Yukon Gold Rush 2.0


"The Yukon still possesses an abundance of mineral wealth."

Historically, the Yukon has been known for its mining industries with many economic deposits of lead, zinc, silver, copper, tungsten, molybdenum, nickel, iron, coal and gold. The area still possesses an abundance of mineral wealth and lays claim to 2,600 known mineral occurrences and over 80 mineral deposits boasting significant resources.

The Yukon territorial boundaries resulted from a population influx during the famous Klondike gold rush in 1898, although the land was originally acquired from the Hudson's Bay Company in 1870. In total, about 12.5 million ounces of gold (about 390 tons) have been taken from the Klondike area in the century since first discovery; however, industry observers believe significant resource potential remains undetected.

The Department of Energy, Mines and Resources for the Yukon indicate an excellent potential for resource exploration and discovery, and the region is still relatively underdeveloped with existing mineral claims covering only 3.6% of Yukon land.
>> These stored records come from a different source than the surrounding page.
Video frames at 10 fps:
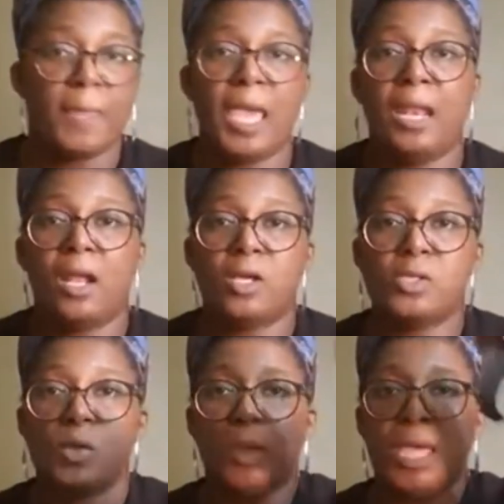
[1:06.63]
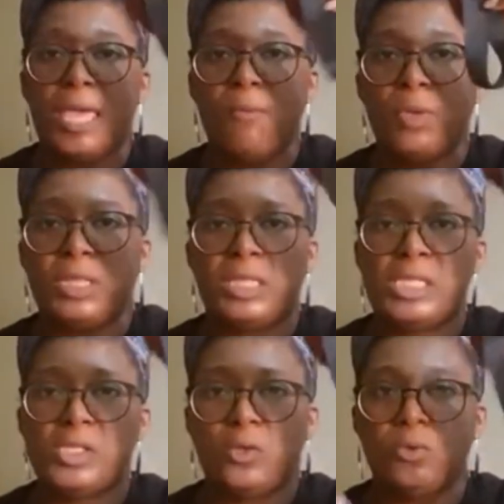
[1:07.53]
and it also came with
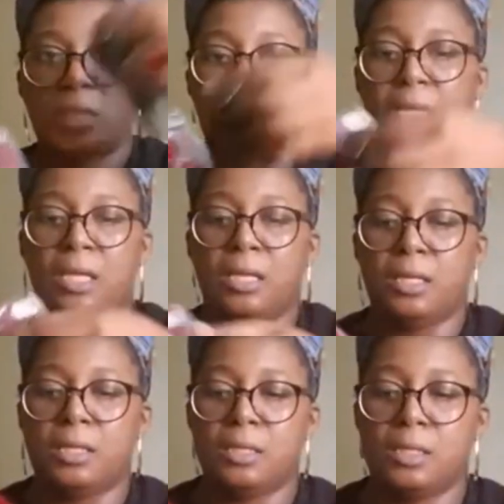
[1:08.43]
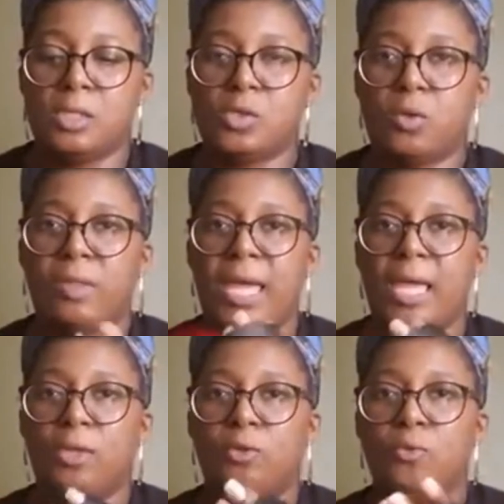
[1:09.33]
this little thing so
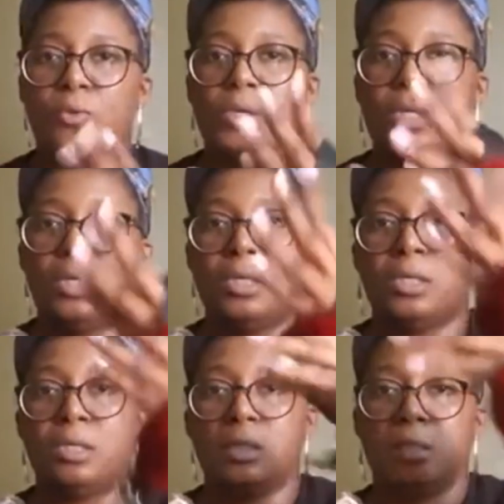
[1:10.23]
that you could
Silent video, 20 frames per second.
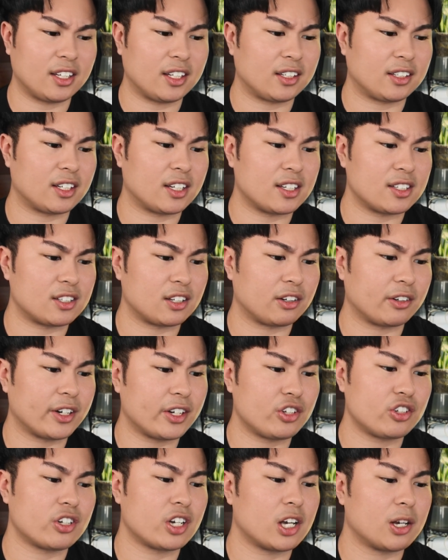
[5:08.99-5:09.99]
it does a
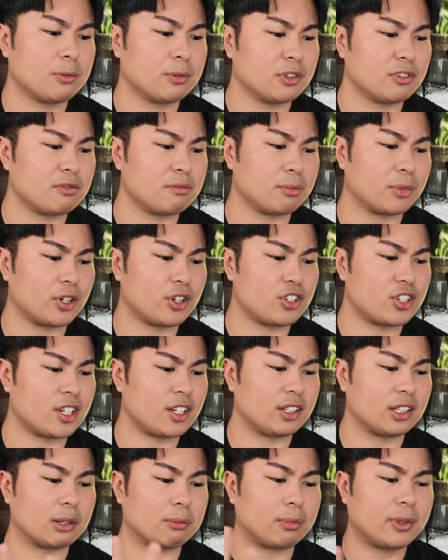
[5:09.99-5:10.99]
great job of
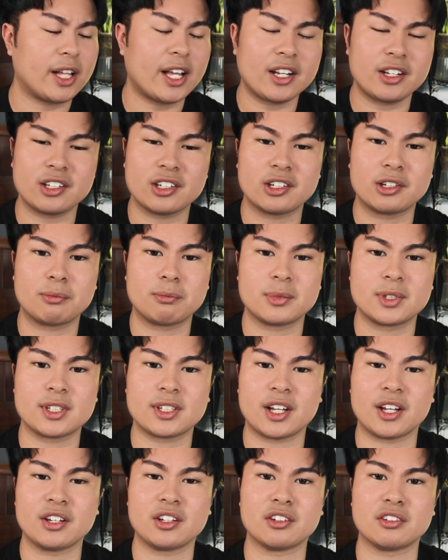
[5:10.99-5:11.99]
merging the platinum's
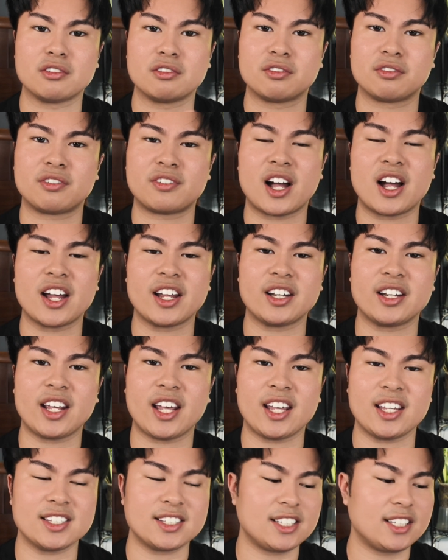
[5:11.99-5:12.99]
kind of fine
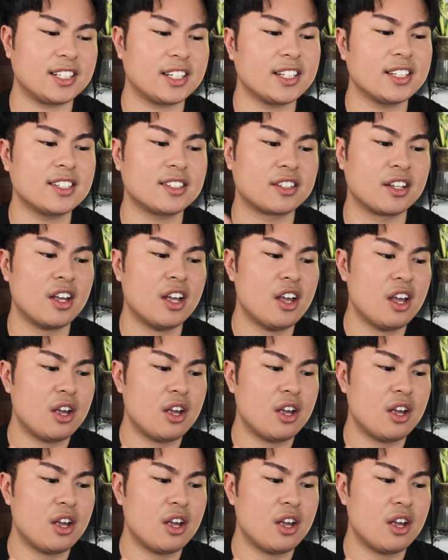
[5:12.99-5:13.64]
haziness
Since 1999, the total annual exploration expense for projects in the Yukon has increased from slightly below $10 million to a high of just under $140 million in 2007. The department indicates that at least 32 advanced-level primary gold projects are in various stages of operation.
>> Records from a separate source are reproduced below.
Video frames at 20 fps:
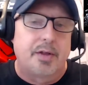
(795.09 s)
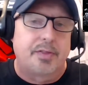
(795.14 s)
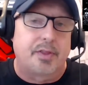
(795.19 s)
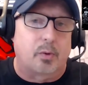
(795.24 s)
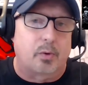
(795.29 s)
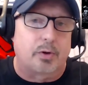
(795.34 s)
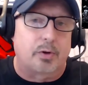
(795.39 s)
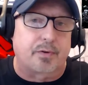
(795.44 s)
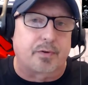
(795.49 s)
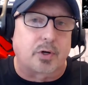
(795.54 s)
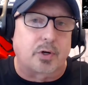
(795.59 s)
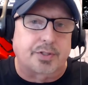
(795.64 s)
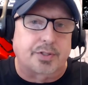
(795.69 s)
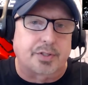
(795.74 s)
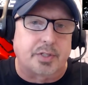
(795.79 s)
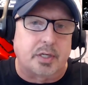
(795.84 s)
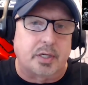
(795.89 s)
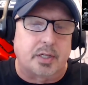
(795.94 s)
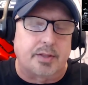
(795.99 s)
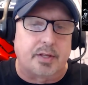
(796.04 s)
that we first
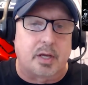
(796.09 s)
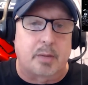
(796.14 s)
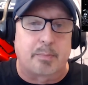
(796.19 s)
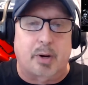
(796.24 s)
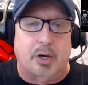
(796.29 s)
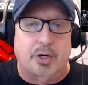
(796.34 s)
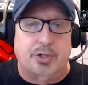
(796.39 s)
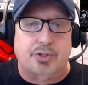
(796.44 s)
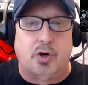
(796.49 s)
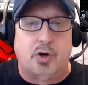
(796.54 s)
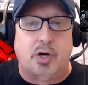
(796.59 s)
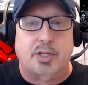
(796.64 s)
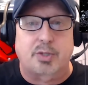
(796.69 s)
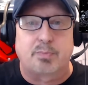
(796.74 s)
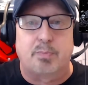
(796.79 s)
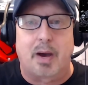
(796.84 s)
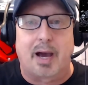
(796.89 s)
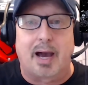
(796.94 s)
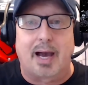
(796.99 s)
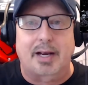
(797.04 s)
see in The Empire Strikes
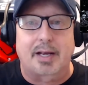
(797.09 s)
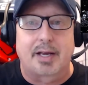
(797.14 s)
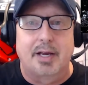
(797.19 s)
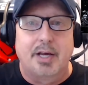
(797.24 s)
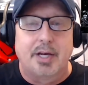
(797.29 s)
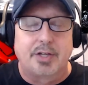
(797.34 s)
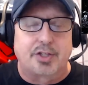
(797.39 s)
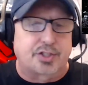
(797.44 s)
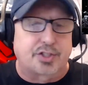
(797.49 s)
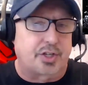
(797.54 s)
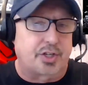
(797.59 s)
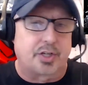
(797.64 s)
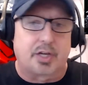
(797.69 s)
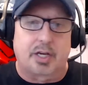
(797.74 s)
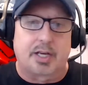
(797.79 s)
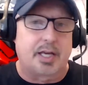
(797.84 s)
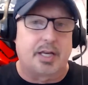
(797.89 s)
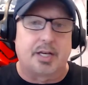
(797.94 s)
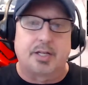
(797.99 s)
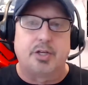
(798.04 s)
Back. Just
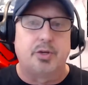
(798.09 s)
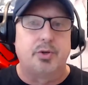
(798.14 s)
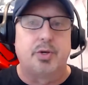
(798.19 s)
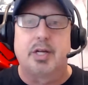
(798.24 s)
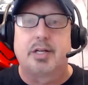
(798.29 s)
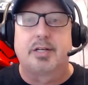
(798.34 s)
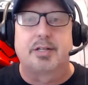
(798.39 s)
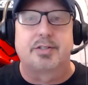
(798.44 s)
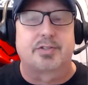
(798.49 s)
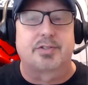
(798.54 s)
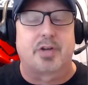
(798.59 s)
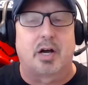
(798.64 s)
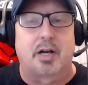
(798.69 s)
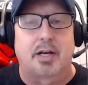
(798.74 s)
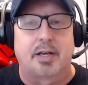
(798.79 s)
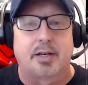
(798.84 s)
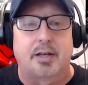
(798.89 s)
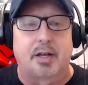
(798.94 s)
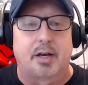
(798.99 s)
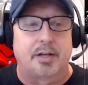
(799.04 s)
again, a unique
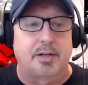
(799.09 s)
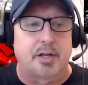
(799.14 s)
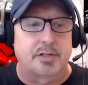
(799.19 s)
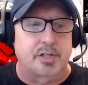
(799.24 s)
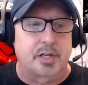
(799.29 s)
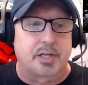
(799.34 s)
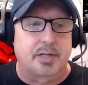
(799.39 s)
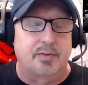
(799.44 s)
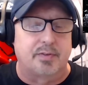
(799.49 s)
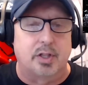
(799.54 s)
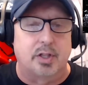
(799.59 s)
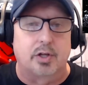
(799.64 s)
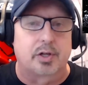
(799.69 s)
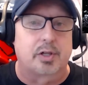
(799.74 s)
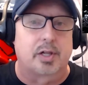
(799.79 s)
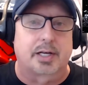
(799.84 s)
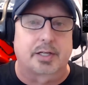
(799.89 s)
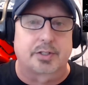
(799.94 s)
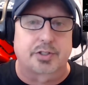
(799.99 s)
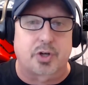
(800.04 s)
design. Doesn't even
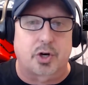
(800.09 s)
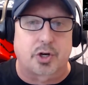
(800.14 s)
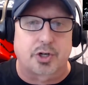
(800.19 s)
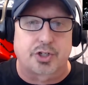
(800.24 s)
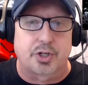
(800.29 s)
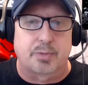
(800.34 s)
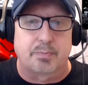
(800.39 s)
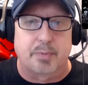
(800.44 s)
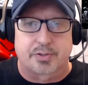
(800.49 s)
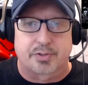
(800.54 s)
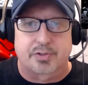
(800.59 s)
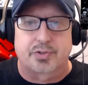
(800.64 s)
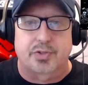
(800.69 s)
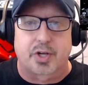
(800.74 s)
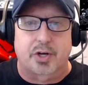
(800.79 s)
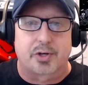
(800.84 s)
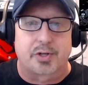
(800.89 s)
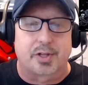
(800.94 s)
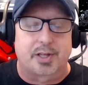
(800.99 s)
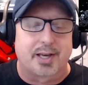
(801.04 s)
look like a starship
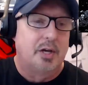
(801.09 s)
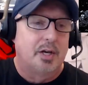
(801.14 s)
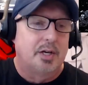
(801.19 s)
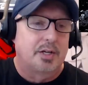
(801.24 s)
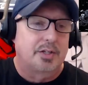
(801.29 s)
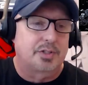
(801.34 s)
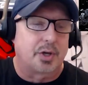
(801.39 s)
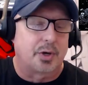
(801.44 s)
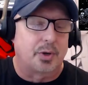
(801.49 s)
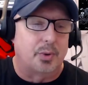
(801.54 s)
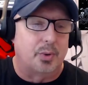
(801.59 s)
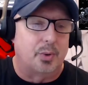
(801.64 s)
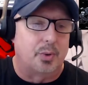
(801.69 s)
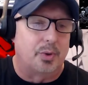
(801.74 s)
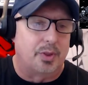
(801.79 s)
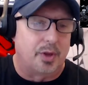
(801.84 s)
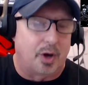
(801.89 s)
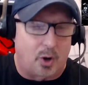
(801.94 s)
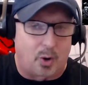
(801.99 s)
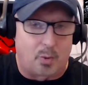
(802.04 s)
necessarily.
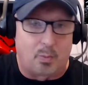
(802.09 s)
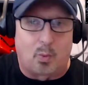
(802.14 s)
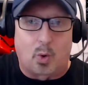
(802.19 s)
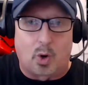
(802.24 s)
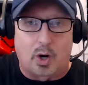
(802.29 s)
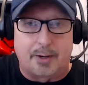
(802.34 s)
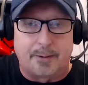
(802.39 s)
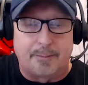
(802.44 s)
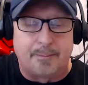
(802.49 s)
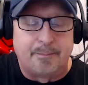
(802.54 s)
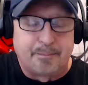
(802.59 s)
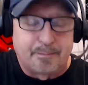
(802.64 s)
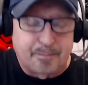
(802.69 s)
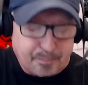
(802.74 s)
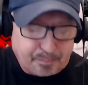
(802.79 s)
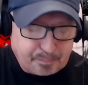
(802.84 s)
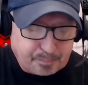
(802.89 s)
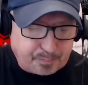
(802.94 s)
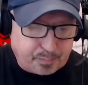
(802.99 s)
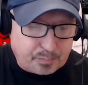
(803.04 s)
So the Home One
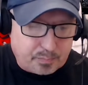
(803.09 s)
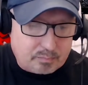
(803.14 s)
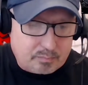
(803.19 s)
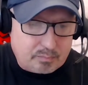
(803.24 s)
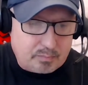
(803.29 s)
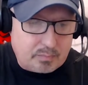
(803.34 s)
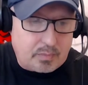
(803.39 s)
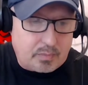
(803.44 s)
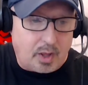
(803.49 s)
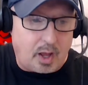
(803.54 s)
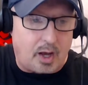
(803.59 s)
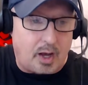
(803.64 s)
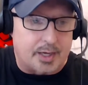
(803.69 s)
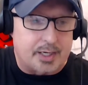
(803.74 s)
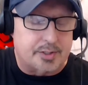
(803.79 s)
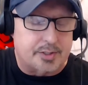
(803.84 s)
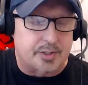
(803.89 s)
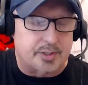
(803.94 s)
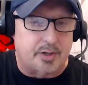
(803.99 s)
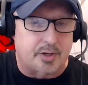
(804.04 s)

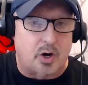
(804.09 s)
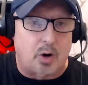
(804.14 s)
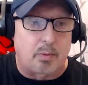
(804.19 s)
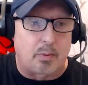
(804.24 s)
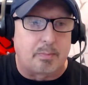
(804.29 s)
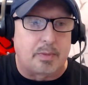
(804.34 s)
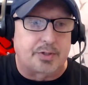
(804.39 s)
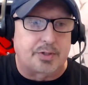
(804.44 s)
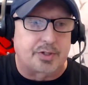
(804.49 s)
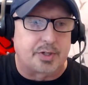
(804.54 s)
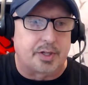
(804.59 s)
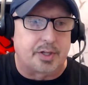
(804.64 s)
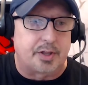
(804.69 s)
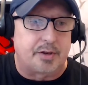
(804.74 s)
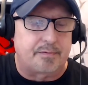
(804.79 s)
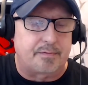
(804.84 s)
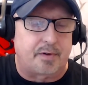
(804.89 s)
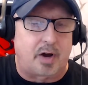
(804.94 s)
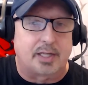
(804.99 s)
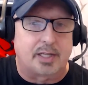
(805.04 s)
gets an honorable mention. And
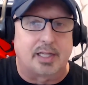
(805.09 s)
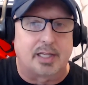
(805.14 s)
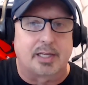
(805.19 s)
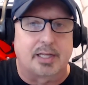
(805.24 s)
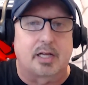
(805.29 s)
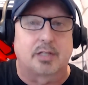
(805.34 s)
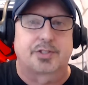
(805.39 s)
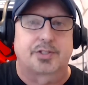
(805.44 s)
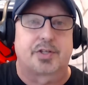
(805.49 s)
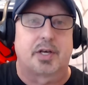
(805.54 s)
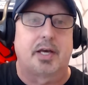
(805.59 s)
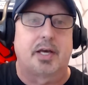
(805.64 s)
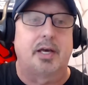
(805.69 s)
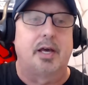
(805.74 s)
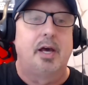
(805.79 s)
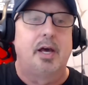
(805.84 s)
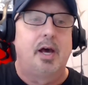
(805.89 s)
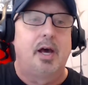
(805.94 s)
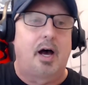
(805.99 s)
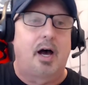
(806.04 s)
then finally, I'll say
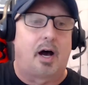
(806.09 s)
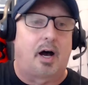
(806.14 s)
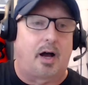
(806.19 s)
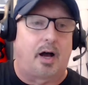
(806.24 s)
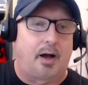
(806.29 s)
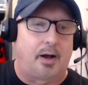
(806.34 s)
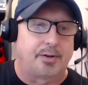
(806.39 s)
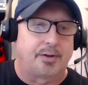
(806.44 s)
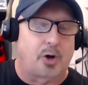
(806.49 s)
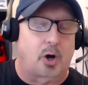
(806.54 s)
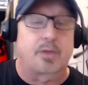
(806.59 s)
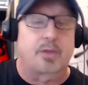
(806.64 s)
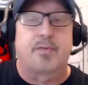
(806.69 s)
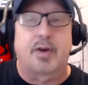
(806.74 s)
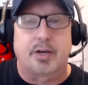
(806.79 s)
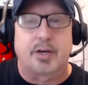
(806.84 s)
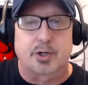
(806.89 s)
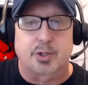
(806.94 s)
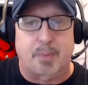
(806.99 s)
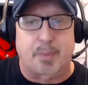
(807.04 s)
Darth
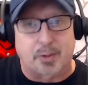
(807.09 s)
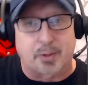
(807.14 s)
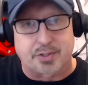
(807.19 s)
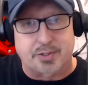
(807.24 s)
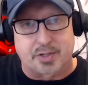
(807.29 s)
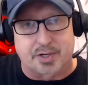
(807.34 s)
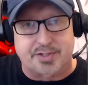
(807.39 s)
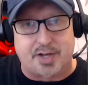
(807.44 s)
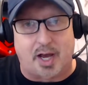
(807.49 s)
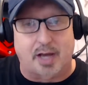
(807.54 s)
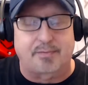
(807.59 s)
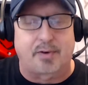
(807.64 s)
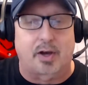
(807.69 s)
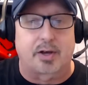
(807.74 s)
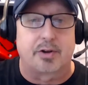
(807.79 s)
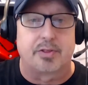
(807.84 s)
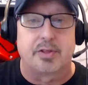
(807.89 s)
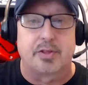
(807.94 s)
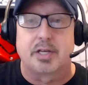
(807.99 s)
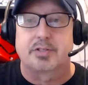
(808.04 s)
Vader's personal TIE
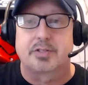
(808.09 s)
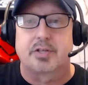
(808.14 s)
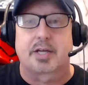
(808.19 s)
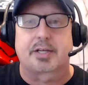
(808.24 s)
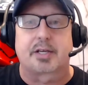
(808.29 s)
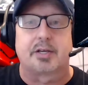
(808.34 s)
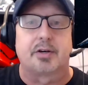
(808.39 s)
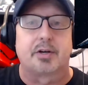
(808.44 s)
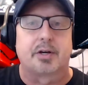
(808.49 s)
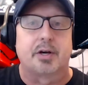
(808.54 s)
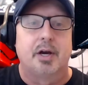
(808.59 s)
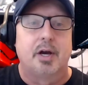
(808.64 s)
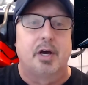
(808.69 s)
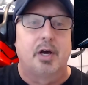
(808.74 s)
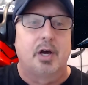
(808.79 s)
fighter, the Executor,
The Yukon ranked #4 out of 51 in Fraser Institute's Survey of Mining Companies: 2010 Midyear Update. Investors may be familiar with the survey based on the opinions of mining executives representing 429 mineral exploration and development companies on the overall investment climate. The update was conducted following the global recovery in commodity prices and the introduction of new regulatory hurdles and taxation in many jurisdictions. In the most recent edition, the Yukon gained 11.6 points, which moved it considerably from 13th in the previous adjusted 2009/10 survey to a prominent spot within the top five.